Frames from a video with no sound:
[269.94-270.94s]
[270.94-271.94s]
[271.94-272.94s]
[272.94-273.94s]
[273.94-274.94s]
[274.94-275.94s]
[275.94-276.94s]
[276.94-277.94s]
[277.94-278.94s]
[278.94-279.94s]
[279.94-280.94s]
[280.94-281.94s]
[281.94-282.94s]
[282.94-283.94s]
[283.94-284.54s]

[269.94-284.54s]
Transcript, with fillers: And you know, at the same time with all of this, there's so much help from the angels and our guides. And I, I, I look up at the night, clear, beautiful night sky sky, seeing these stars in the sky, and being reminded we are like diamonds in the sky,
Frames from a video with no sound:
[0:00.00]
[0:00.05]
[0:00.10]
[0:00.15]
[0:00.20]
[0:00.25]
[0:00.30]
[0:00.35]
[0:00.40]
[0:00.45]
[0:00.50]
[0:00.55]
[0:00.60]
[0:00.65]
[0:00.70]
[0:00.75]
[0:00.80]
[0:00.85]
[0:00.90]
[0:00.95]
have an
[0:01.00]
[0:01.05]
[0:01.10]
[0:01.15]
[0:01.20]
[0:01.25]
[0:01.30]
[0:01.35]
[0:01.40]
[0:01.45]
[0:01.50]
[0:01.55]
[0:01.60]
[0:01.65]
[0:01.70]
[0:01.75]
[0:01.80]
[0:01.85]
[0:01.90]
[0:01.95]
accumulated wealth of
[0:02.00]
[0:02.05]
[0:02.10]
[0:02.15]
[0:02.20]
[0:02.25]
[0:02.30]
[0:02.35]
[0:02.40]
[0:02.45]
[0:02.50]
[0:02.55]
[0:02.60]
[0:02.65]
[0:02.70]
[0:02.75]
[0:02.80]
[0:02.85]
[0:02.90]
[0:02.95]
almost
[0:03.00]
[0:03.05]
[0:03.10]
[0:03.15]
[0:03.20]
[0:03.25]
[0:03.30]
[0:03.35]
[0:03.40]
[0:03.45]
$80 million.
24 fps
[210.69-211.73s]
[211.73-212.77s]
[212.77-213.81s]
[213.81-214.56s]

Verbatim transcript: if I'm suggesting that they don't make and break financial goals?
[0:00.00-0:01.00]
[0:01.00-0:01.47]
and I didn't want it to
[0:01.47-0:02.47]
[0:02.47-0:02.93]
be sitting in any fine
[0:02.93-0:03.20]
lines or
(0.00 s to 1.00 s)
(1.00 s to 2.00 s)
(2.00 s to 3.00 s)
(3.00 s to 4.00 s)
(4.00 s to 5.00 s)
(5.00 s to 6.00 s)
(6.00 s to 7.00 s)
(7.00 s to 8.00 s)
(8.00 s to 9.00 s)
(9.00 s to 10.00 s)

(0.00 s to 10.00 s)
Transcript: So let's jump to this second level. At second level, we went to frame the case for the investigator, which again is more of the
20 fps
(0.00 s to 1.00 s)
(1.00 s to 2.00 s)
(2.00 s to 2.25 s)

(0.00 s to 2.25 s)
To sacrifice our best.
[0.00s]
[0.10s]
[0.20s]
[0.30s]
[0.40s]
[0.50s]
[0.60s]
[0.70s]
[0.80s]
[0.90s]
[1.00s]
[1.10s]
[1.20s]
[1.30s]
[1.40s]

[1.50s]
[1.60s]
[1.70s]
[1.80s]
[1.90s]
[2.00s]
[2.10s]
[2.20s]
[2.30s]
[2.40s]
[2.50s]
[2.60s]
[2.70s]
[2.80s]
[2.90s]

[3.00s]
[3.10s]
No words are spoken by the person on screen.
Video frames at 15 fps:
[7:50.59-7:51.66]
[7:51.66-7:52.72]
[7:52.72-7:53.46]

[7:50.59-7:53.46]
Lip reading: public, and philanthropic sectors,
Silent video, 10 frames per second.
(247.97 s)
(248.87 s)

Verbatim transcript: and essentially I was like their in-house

* **Task statement**
All of the data must be returned exactly.

* **Result of the exercise**
Frames from a video with no sound:
[269.94-270.94s]
[270.94-271.94s]
[271.94-272.94s]
[272.94-273.94s]
[273.94-274.94s]
[274.94-275.94s]
[275.94-276.94s]
[276.94-277.94s]
[277.94-278.94s]
[278.94-279.94s]
[279.94-280.94s]
[280.94-281.94s]
[281.94-282.94s]
[282.94-283.94s]
[283.94-284.54s]

[269.94-284.54s]
Transcript, with fillers: And you know, at the same time with all of this, there's so much help from the angels and our guides. And I, I, I look up at the night, clear, beautiful night sky sky, seeing these stars in the sky, and being reminded we are like diamonds in the sky,
Frames from a video with no sound:
[0:00.00]
[0:00.05]
[0:00.10]
[0:00.15]
[0:00.20]
[0:00.25]
[0:00.30]
[0:00.35]
[0:00.40]
[0:00.45]
[0:00.50]
[0:00.55]
[0:00.60]
[0:00.65]
[0:00.70]
[0:00.75]
[0:00.80]
[0:00.85]
[0:00.90]
[0:00.95]
have an
[0:01.00]
[0:01.05]
[0:01.10]
[0:01.15]
[0:01.20]
[0:01.25]
[0:01.30]
[0:01.35]
[0:01.40]
[0:01.45]
[0:01.50]
[0:01.55]
[0:01.60]
[0:01.65]
[0:01.70]
[0:01.75]
[0:01.80]
[0:01.85]
[0:01.90]
[0:01.95]
accumulated wealth of
[0:02.00]
[0:02.05]
[0:02.10]
[0:02.15]
[0:02.20]
[0:02.25]
[0:02.30]
[0:02.35]
[0:02.40]
[0:02.45]
[0:02.50]
[0:02.55]
[0:02.60]
[0:02.65]
[0:02.70]
[0:02.75]
[0:02.80]
[0:02.85]
[0:02.90]
[0:02.95]
almost
[0:03.00]
[0:03.05]
[0:03.10]
[0:03.15]
[0:03.20]
[0:03.25]
[0:03.30]
[0:03.35]
[0:03.40]
[0:03.45]
$80 million.
24 fps
[210.69-211.73s]
[211.73-212.77s]
[212.77-213.81s]
[213.81-214.56s]

Verbatim transcript: if I'm suggesting that they don't make and break financial goals?
[0:00.00-0:01.00]
[0:01.00-0:01.47]
and I didn't want it to
[0:01.47-0:02.47]
[0:02.47-0:02.93]
be sitting in any fine
[0:02.93-0:03.20]
lines or
(0.00 s to 1.00 s)
(1.00 s to 2.00 s)
(2.00 s to 3.00 s)
(3.00 s to 4.00 s)
(4.00 s to 5.00 s)
(5.00 s to 6.00 s)
(6.00 s to 7.00 s)
(7.00 s to 8.00 s)
(8.00 s to 9.00 s)
(9.00 s to 10.00 s)

(0.00 s to 10.00 s)
Transcript: So let's jump to this second level. At second level, we went to frame the case for the investigator, which again is more of the
20 fps
(0.00 s to 1.00 s)
(1.00 s to 2.00 s)
(2.00 s to 2.25 s)

(0.00 s to 2.25 s)
To sacrifice our best.
[0.00s]
[0.10s]
[0.20s]
[0.30s]
[0.40s]
[0.50s]
[0.60s]
[0.70s]
[0.80s]
[0.90s]
[1.00s]
[1.10s]
[1.20s]
[1.30s]
[1.40s]

[1.50s]
[1.60s]
[1.70s]
[1.80s]
[1.90s]
[2.00s]
[2.10s]
[2.20s]
[2.30s]
[2.40s]
[2.50s]
[2.60s]
[2.70s]
[2.80s]
[2.90s]

[3.00s]
[3.10s]
No words are spoken by the person on screen.
Video frames at 15 fps:
[7:50.59-7:51.66]
[7:51.66-7:52.72]
[7:52.72-7:53.46]

[7:50.59-7:53.46]
Lip reading: public, and philanthropic sectors,
Silent video, 10 frames per second.
(247.97 s)
(248.87 s)

Verbatim transcript: and essentially I was like their in-house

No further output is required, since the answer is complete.